» **The records**
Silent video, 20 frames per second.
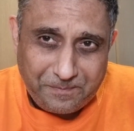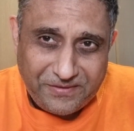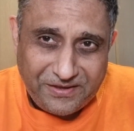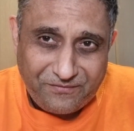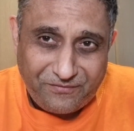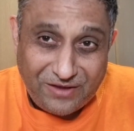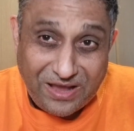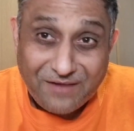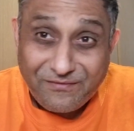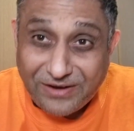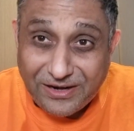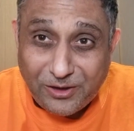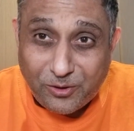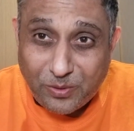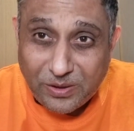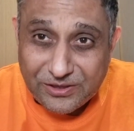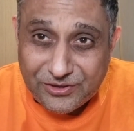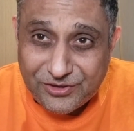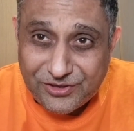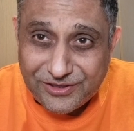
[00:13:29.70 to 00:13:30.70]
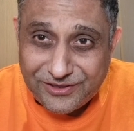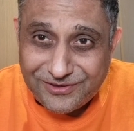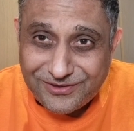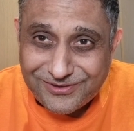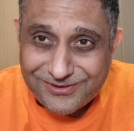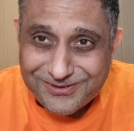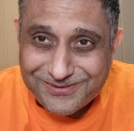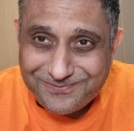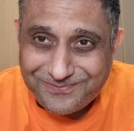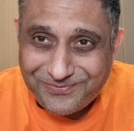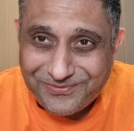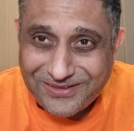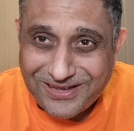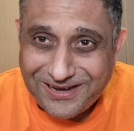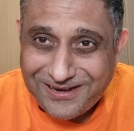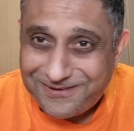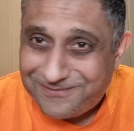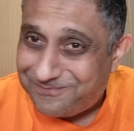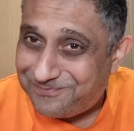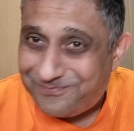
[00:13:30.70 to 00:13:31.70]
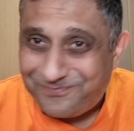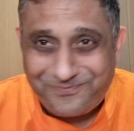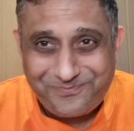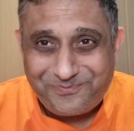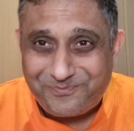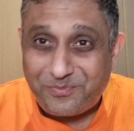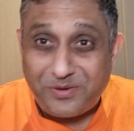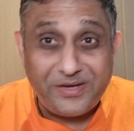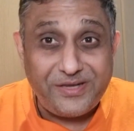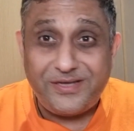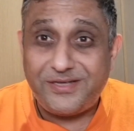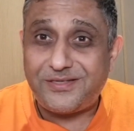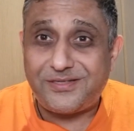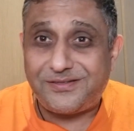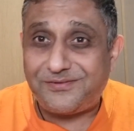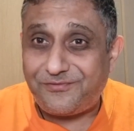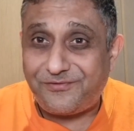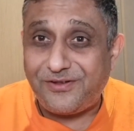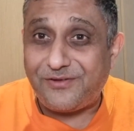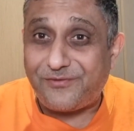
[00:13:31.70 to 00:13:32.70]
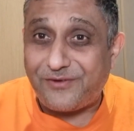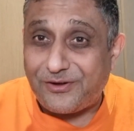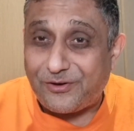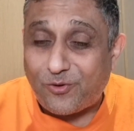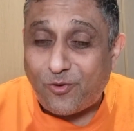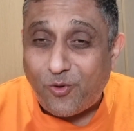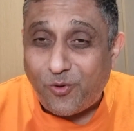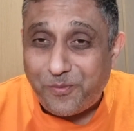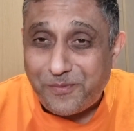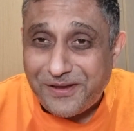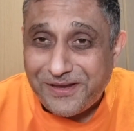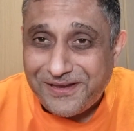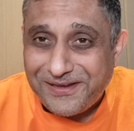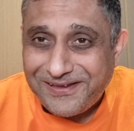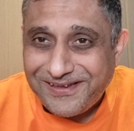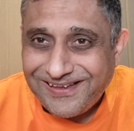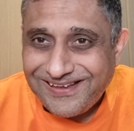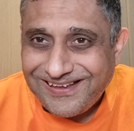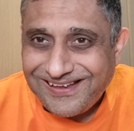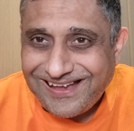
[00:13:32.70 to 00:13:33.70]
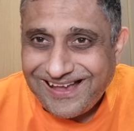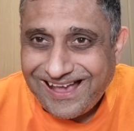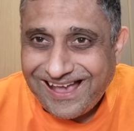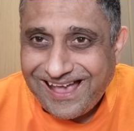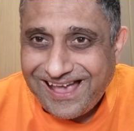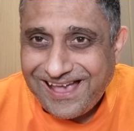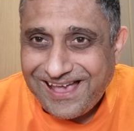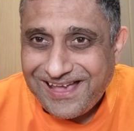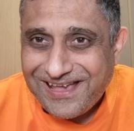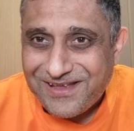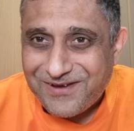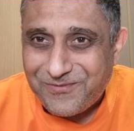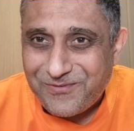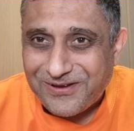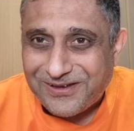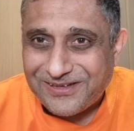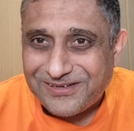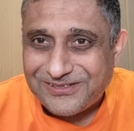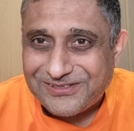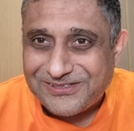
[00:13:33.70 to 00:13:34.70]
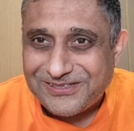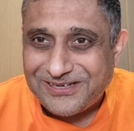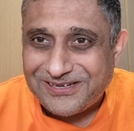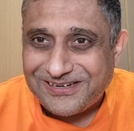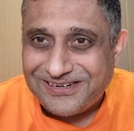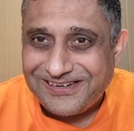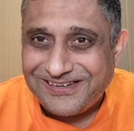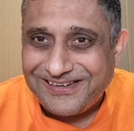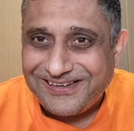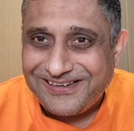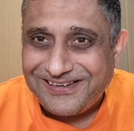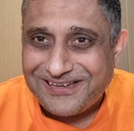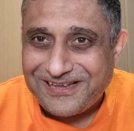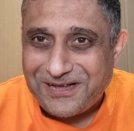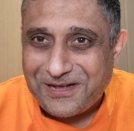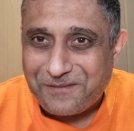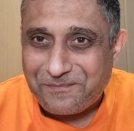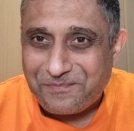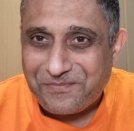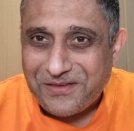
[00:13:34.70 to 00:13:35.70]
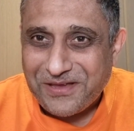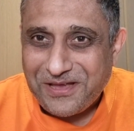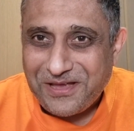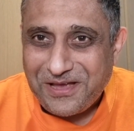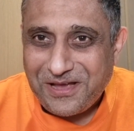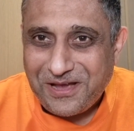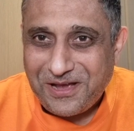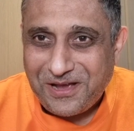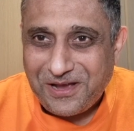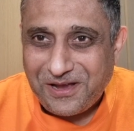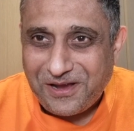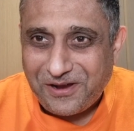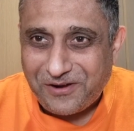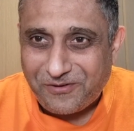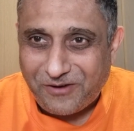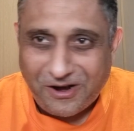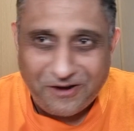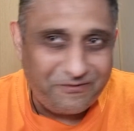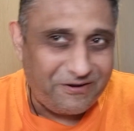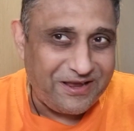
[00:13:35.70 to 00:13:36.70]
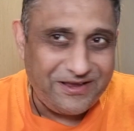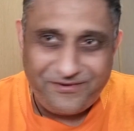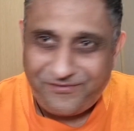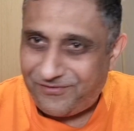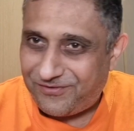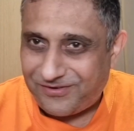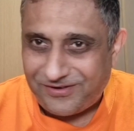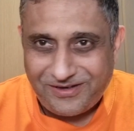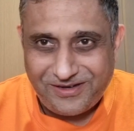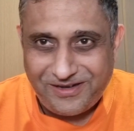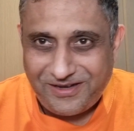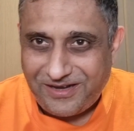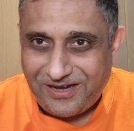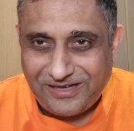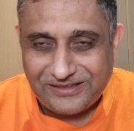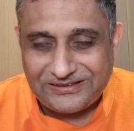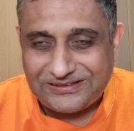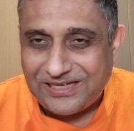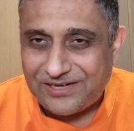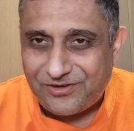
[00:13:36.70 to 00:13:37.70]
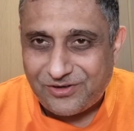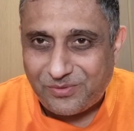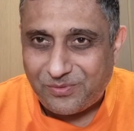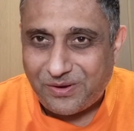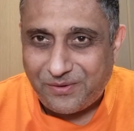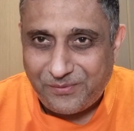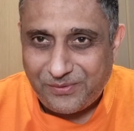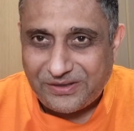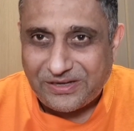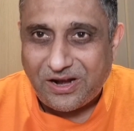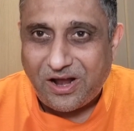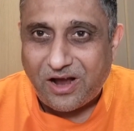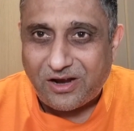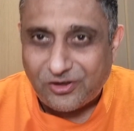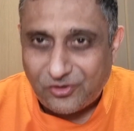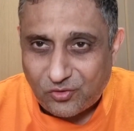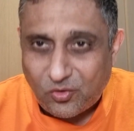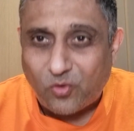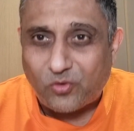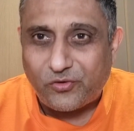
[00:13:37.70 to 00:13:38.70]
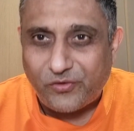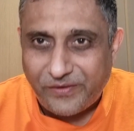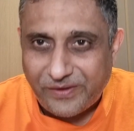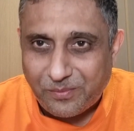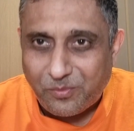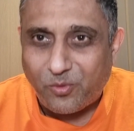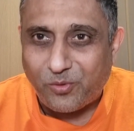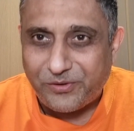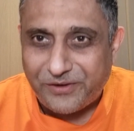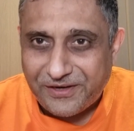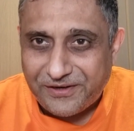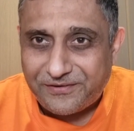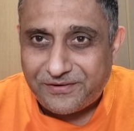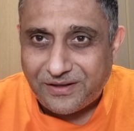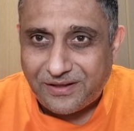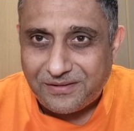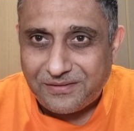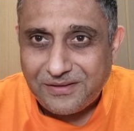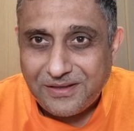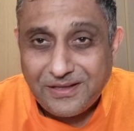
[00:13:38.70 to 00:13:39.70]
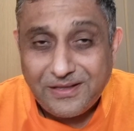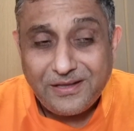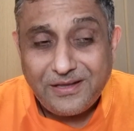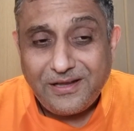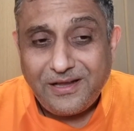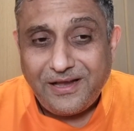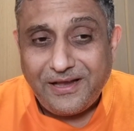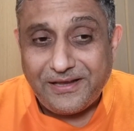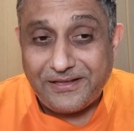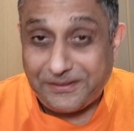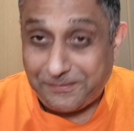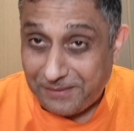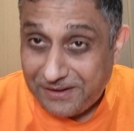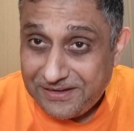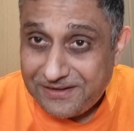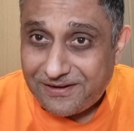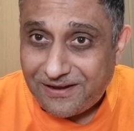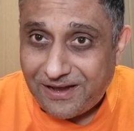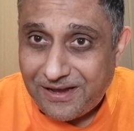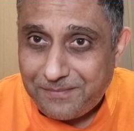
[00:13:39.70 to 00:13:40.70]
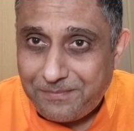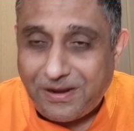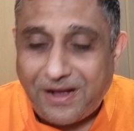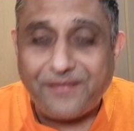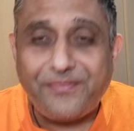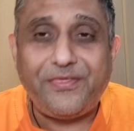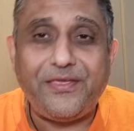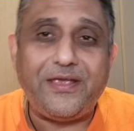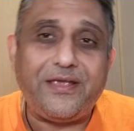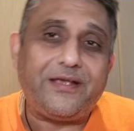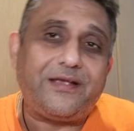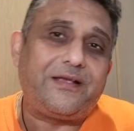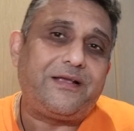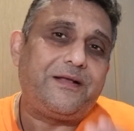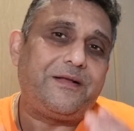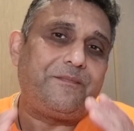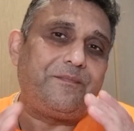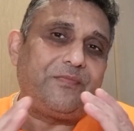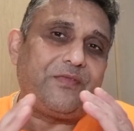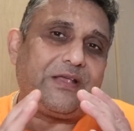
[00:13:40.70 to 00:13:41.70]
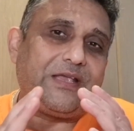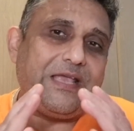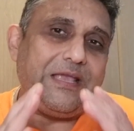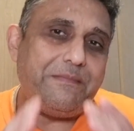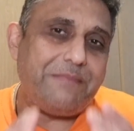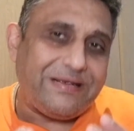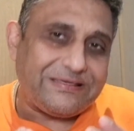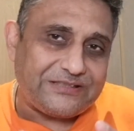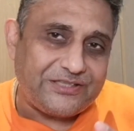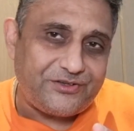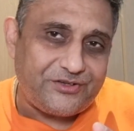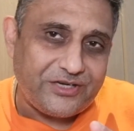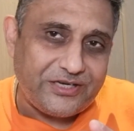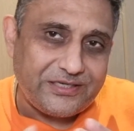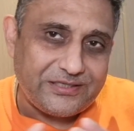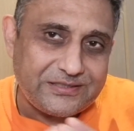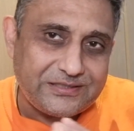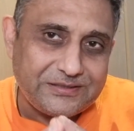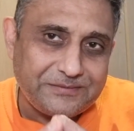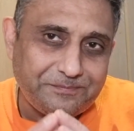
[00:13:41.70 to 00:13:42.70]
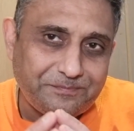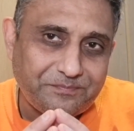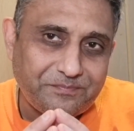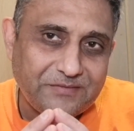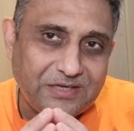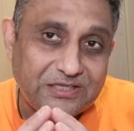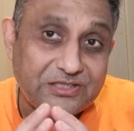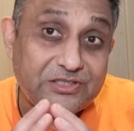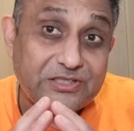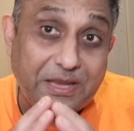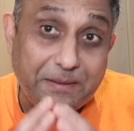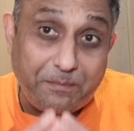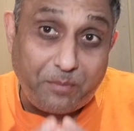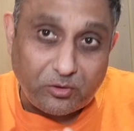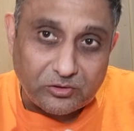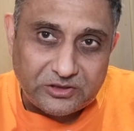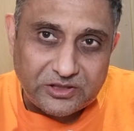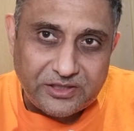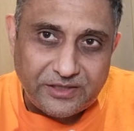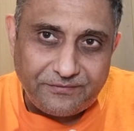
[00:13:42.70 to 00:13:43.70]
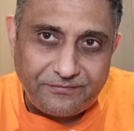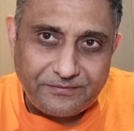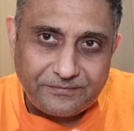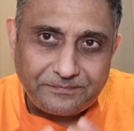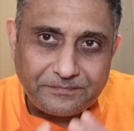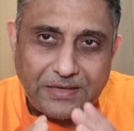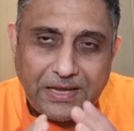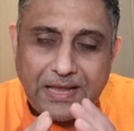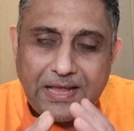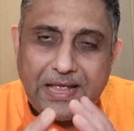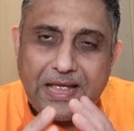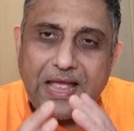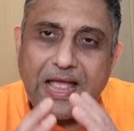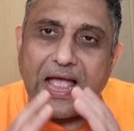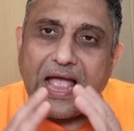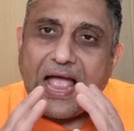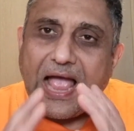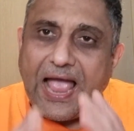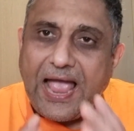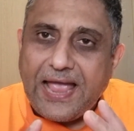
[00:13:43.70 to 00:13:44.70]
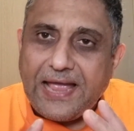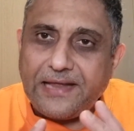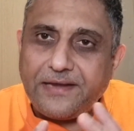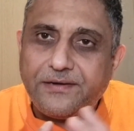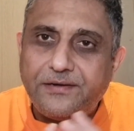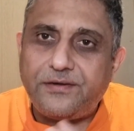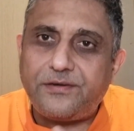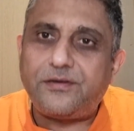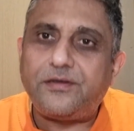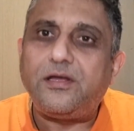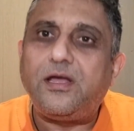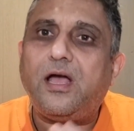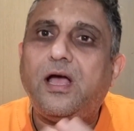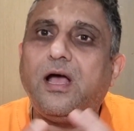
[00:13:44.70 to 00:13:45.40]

If you have any questions, then please feel free to call me, and we can certainly arrange a session where I can talk to you in more detail. In the meantime, I think the key message is stay positive, and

» **Work instructions**
Please copy the records above word for word, omitting every picture.

» **Solution for this task**
Silent video, 20 frames per second.
[00:13:29.70 to 00:13:30.70]
[00:13:30.70 to 00:13:31.70]
[00:13:31.70 to 00:13:32.70]
[00:13:32.70 to 00:13:33.70]
[00:13:33.70 to 00:13:34.70]
[00:13:34.70 to 00:13:35.70]
[00:13:35.70 to 00:13:36.70]
[00:13:36.70 to 00:13:37.70]
[00:13:37.70 to 00:13:38.70]
[00:13:38.70 to 00:13:39.70]
[00:13:39.70 to 00:13:40.70]
[00:13:40.70 to 00:13:41.70]
[00:13:41.70 to 00:13:42.70]
[00:13:42.70 to 00:13:43.70]
[00:13:43.70 to 00:13:44.70]
[00:13:44.70 to 00:13:45.40]

If you have any questions, then please feel free to call me, and we can certainly arrange a session where I can talk to you in more detail. In the meantime, I think the key message is stay positive, and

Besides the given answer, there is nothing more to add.